[[ Exercise input open ]]

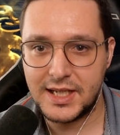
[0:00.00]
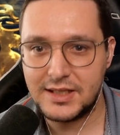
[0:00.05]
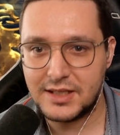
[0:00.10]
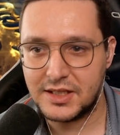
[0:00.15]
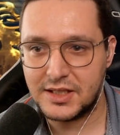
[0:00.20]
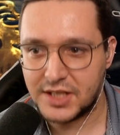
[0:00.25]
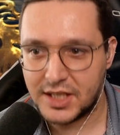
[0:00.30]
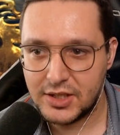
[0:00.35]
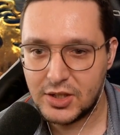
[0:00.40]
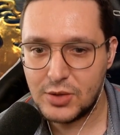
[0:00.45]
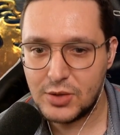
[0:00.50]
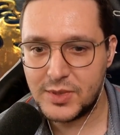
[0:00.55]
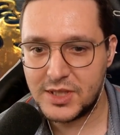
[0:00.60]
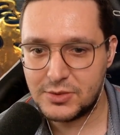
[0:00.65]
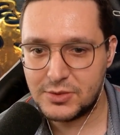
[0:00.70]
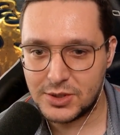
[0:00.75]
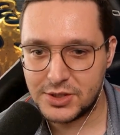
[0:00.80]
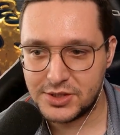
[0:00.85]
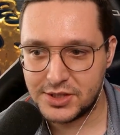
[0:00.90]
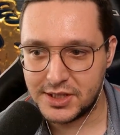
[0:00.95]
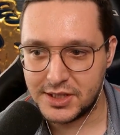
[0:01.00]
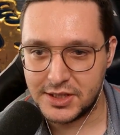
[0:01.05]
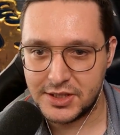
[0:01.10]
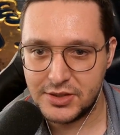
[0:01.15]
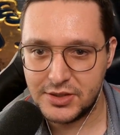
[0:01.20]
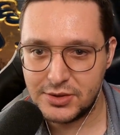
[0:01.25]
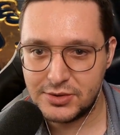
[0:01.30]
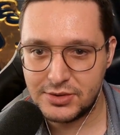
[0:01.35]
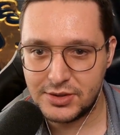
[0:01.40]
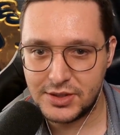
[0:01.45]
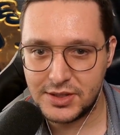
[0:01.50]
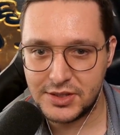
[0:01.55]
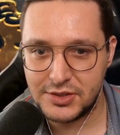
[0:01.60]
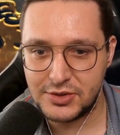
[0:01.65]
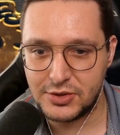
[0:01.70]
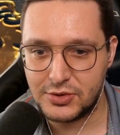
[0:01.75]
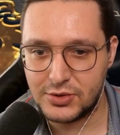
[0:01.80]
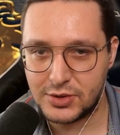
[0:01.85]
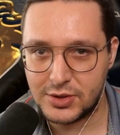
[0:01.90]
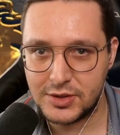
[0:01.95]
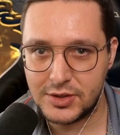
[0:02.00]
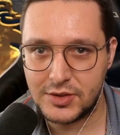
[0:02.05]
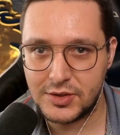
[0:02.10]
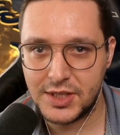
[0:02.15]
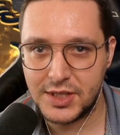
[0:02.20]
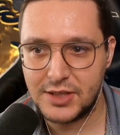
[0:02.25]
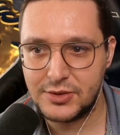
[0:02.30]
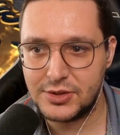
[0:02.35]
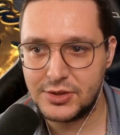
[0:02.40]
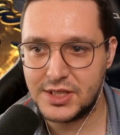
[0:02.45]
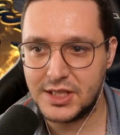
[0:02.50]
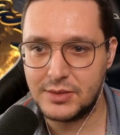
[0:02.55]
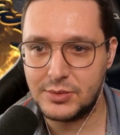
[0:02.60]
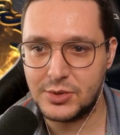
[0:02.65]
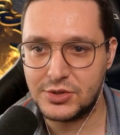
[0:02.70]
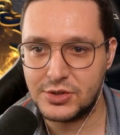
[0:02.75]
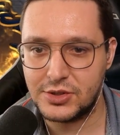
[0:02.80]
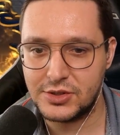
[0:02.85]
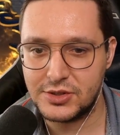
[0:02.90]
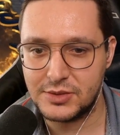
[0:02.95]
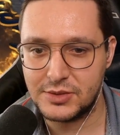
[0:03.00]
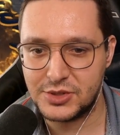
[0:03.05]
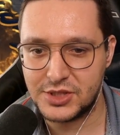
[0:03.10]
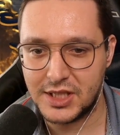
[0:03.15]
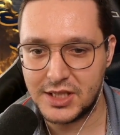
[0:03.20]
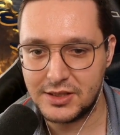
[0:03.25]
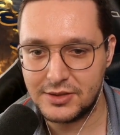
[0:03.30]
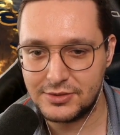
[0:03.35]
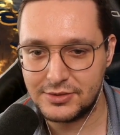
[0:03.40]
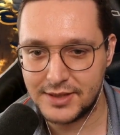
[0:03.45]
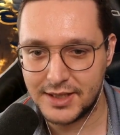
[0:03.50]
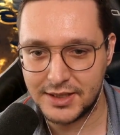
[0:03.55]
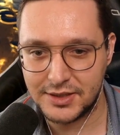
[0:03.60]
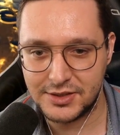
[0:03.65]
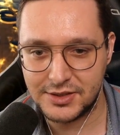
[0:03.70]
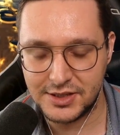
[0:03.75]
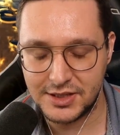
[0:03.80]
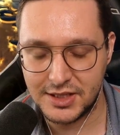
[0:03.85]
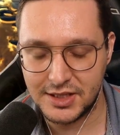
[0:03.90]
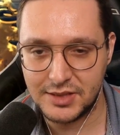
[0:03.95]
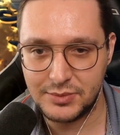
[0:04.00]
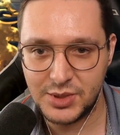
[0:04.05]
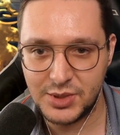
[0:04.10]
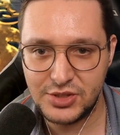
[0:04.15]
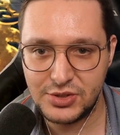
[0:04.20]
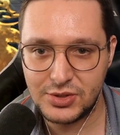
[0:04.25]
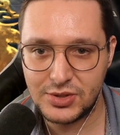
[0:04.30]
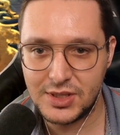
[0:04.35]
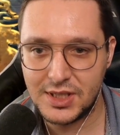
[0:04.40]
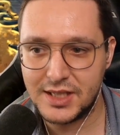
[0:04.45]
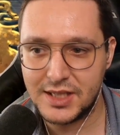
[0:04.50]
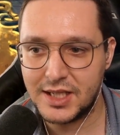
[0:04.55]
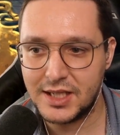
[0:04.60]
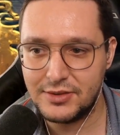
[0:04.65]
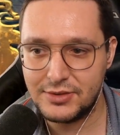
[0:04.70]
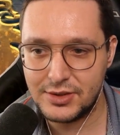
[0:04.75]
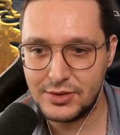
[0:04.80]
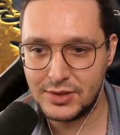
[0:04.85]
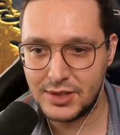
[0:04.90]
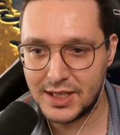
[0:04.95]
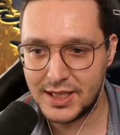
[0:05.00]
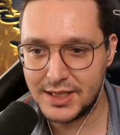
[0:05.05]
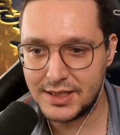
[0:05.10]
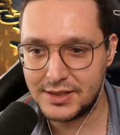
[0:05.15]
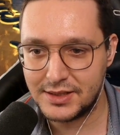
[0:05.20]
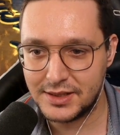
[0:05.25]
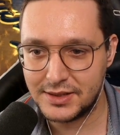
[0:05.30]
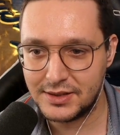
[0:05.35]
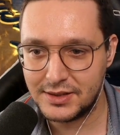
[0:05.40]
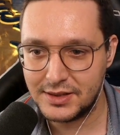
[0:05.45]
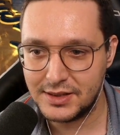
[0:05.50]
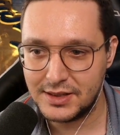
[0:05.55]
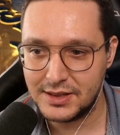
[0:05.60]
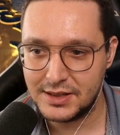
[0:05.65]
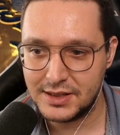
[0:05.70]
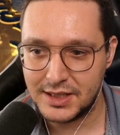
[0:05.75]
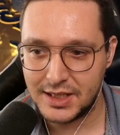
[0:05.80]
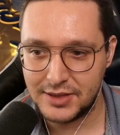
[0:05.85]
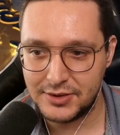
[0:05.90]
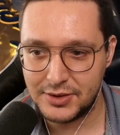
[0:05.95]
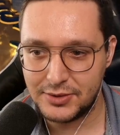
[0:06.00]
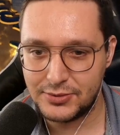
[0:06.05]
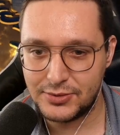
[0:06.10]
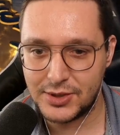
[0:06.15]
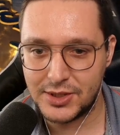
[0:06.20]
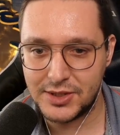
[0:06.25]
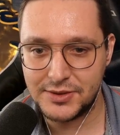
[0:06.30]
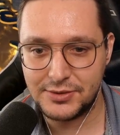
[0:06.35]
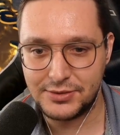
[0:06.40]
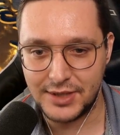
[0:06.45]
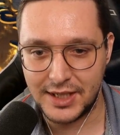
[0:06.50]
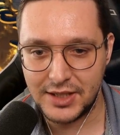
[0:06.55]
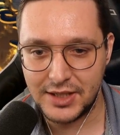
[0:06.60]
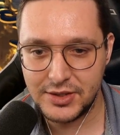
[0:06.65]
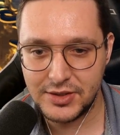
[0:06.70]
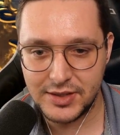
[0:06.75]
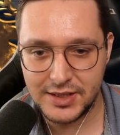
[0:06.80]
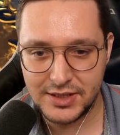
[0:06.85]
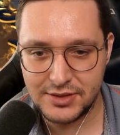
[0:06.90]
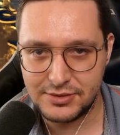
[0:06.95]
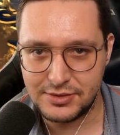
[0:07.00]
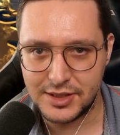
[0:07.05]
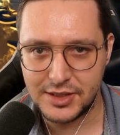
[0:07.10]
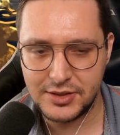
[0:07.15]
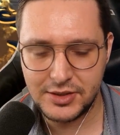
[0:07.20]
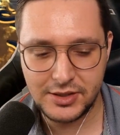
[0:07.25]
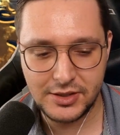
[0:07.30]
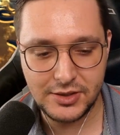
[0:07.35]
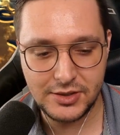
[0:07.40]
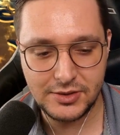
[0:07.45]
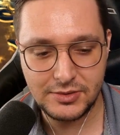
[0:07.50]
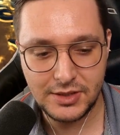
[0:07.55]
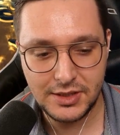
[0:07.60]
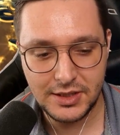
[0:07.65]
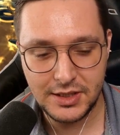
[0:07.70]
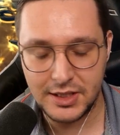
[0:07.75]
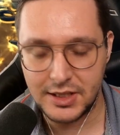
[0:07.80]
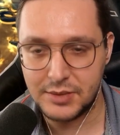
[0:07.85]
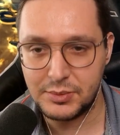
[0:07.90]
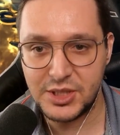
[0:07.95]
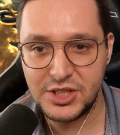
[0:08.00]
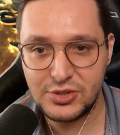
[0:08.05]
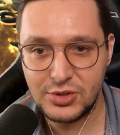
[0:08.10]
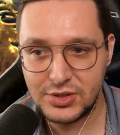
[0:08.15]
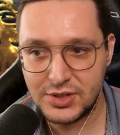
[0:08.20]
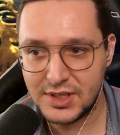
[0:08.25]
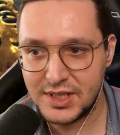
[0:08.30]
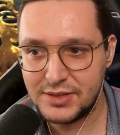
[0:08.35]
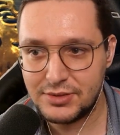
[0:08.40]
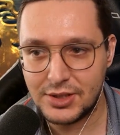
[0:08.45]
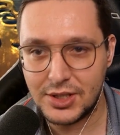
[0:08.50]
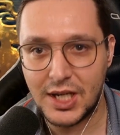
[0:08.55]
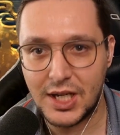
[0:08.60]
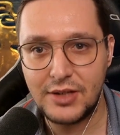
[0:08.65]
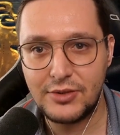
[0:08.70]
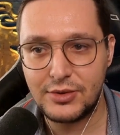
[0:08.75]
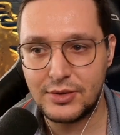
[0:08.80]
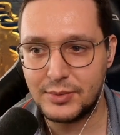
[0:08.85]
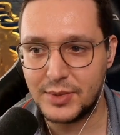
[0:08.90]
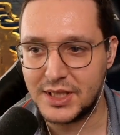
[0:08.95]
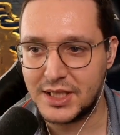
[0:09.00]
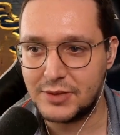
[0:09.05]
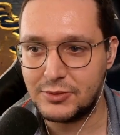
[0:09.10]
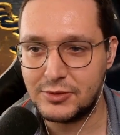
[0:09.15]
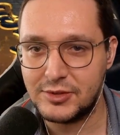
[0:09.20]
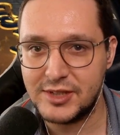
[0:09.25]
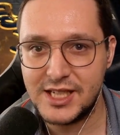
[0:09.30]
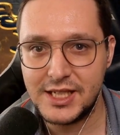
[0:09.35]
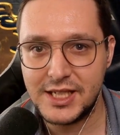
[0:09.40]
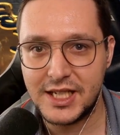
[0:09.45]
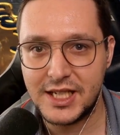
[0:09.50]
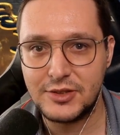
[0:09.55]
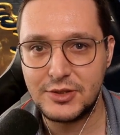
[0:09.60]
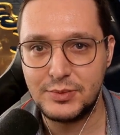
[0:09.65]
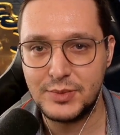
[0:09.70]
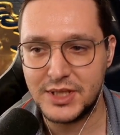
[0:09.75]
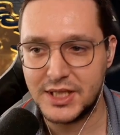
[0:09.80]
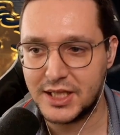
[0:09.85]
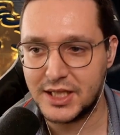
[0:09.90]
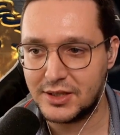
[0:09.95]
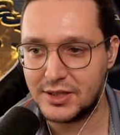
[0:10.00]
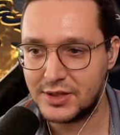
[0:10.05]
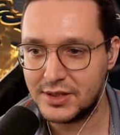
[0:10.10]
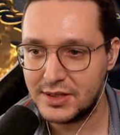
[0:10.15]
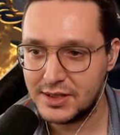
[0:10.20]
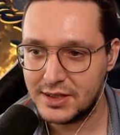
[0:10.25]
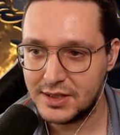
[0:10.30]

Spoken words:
guys, I hope this was useful, this tutorial on how to set up those custom sound effects. Be sure, like, if you liked it, if you found value in this video, make sure to leave a like for me. That really helps me out.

[[ Exercise input closed ]]

Retype the whole listing exactly and leave the pictures out.

*Result of this exercise*:
[0:00.00]
[0:00.05]
[0:00.10]
[0:00.15]
[0:00.20]
[0:00.25]
[0:00.30]
[0:00.35]
[0:00.40]
[0:00.45]
[0:00.50]
[0:00.55]
[0:00.60]
[0:00.65]
[0:00.70]
[0:00.75]
[0:00.80]
[0:00.85]
[0:00.90]
[0:00.95]
[0:01.00]
[0:01.05]
[0:01.10]
[0:01.15]
[0:01.20]
[0:01.25]
[0:01.30]
[0:01.35]
[0:01.40]
[0:01.45]
[0:01.50]
[0:01.55]
[0:01.60]
[0:01.65]
[0:01.70]
[0:01.75]
[0:01.80]
[0:01.85]
[0:01.90]
[0:01.95]
[0:02.00]
[0:02.05]
[0:02.10]
[0:02.15]
[0:02.20]
[0:02.25]
[0:02.30]
[0:02.35]
[0:02.40]
[0:02.45]
[0:02.50]
[0:02.55]
[0:02.60]
[0:02.65]
[0:02.70]
[0:02.75]
[0:02.80]
[0:02.85]
[0:02.90]
[0:02.95]
[0:03.00]
[0:03.05]
[0:03.10]
[0:03.15]
[0:03.20]
[0:03.25]
[0:03.30]
[0:03.35]
[0:03.40]
[0:03.45]
[0:03.50]
[0:03.55]
[0:03.60]
[0:03.65]
[0:03.70]
[0:03.75]
[0:03.80]
[0:03.85]
[0:03.90]
[0:03.95]
[0:04.00]
[0:04.05]
[0:04.10]
[0:04.15]
[0:04.20]
[0:04.25]
[0:04.30]
[0:04.35]
[0:04.40]
[0:04.45]
[0:04.50]
[0:04.55]
[0:04.60]
[0:04.65]
[0:04.70]
[0:04.75]
[0:04.80]
[0:04.85]
[0:04.90]
[0:04.95]
[0:05.00]
[0:05.05]
[0:05.10]
[0:05.15]
[0:05.20]
[0:05.25]
[0:05.30]
[0:05.35]
[0:05.40]
[0:05.45]
[0:05.50]
[0:05.55]
[0:05.60]
[0:05.65]
[0:05.70]
[0:05.75]
[0:05.80]
[0:05.85]
[0:05.90]
[0:05.95]
[0:06.00]
[0:06.05]
[0:06.10]
[0:06.15]
[0:06.20]
[0:06.25]
[0:06.30]
[0:06.35]
[0:06.40]
[0:06.45]
[0:06.50]
[0:06.55]
[0:06.60]
[0:06.65]
[0:06.70]
[0:06.75]
[0:06.80]
[0:06.85]
[0:06.90]
[0:06.95]
[0:07.00]
[0:07.05]
[0:07.10]
[0:07.15]
[0:07.20]
[0:07.25]
[0:07.30]
[0:07.35]
[0:07.40]
[0:07.45]
[0:07.50]
[0:07.55]
[0:07.60]
[0:07.65]
[0:07.70]
[0:07.75]
[0:07.80]
[0:07.85]
[0:07.90]
[0:07.95]
[0:08.00]
[0:08.05]
[0:08.10]
[0:08.15]
[0:08.20]
[0:08.25]
[0:08.30]
[0:08.35]
[0:08.40]
[0:08.45]
[0:08.50]
[0:08.55]
[0:08.60]
[0:08.65]
[0:08.70]
[0:08.75]
[0:08.80]
[0:08.85]
[0:08.90]
[0:08.95]
[0:09.00]
[0:09.05]
[0:09.10]
[0:09.15]
[0:09.20]
[0:09.25]
[0:09.30]
[0:09.35]
[0:09.40]
[0:09.45]
[0:09.50]
[0:09.55]
[0:09.60]
[0:09.65]
[0:09.70]
[0:09.75]
[0:09.80]
[0:09.85]
[0:09.90]
[0:09.95]
[0:10.00]
[0:10.05]
[0:10.10]
[0:10.15]
[0:10.20]
[0:10.25]
[0:10.30]

Spoken words:
guys, I hope this was useful, this tutorial on how to set up those custom sound effects. Be sure, like, if you liked it, if you found value in this video, make sure to leave a like for me. That really helps me out.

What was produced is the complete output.